[DATA RECORDS — start]

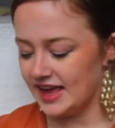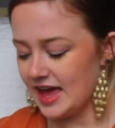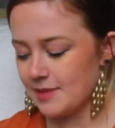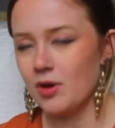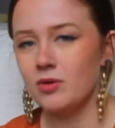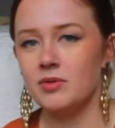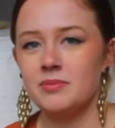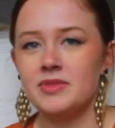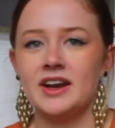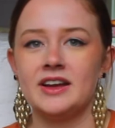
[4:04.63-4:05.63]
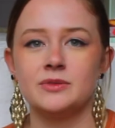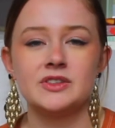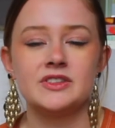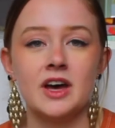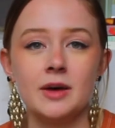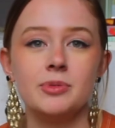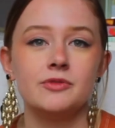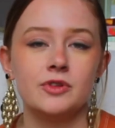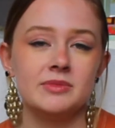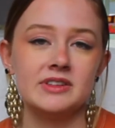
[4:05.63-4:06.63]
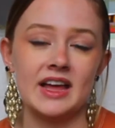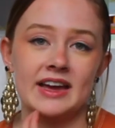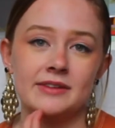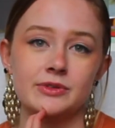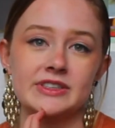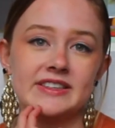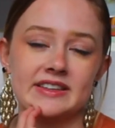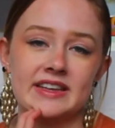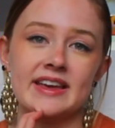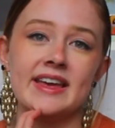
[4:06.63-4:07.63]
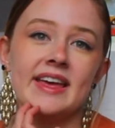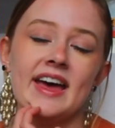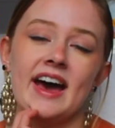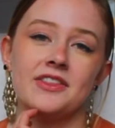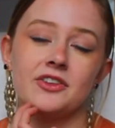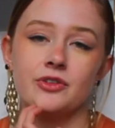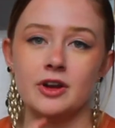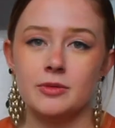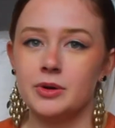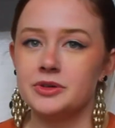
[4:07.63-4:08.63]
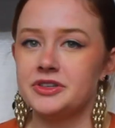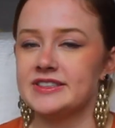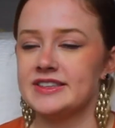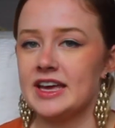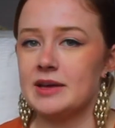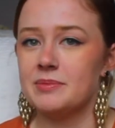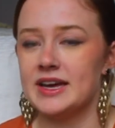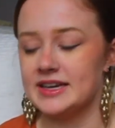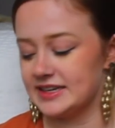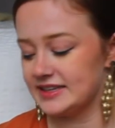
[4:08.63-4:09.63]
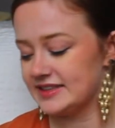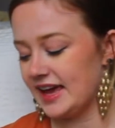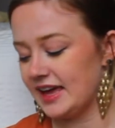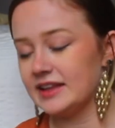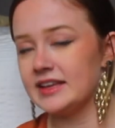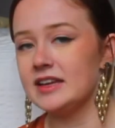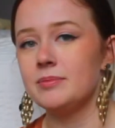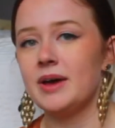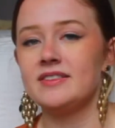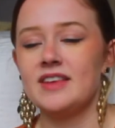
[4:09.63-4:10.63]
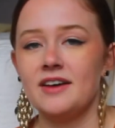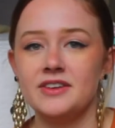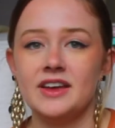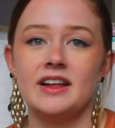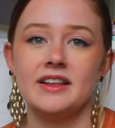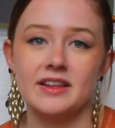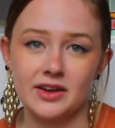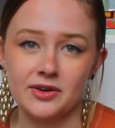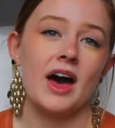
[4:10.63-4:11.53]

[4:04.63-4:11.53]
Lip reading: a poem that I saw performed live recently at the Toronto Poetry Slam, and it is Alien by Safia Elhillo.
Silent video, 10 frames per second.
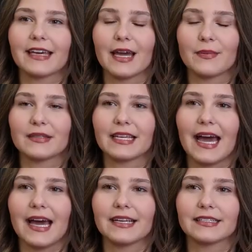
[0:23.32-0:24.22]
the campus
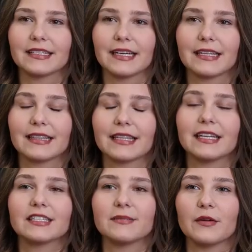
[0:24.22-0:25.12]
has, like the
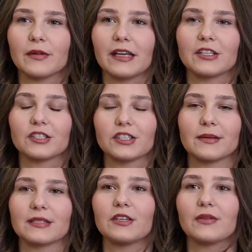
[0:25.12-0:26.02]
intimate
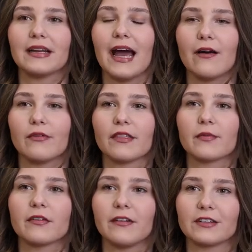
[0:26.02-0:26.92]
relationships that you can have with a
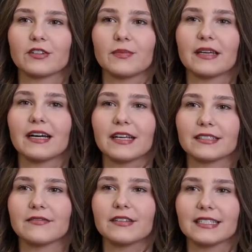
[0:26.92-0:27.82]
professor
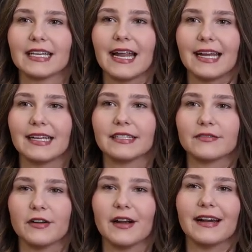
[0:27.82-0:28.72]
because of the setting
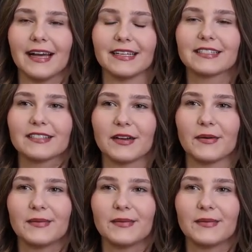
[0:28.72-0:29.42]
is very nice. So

[DATA RECORDS — finish]

> **PROMPT**:
From the line that contains "Lip reading: a" to the last line of the data above, inclusive, transcribe every line exactly and only those lines, omitting pictures.

> **RESULT FOR THIS EXERCISE**:
Lip reading: a poem that I saw performed live recently at the Toronto Poetry Slam, and it is Alien by Safia Elhillo.
Silent video, 10 frames per second.
[0:23.32-0:24.22]
the campus
[0:24.22-0:25.12]
has, like the
[0:25.12-0:26.02]
intimate
[0:26.02-0:26.92]
relationships that you can have with a
[0:26.92-0:27.82]
professor
[0:27.82-0:28.72]
because of the setting
[0:28.72-0:29.42]
is very nice. So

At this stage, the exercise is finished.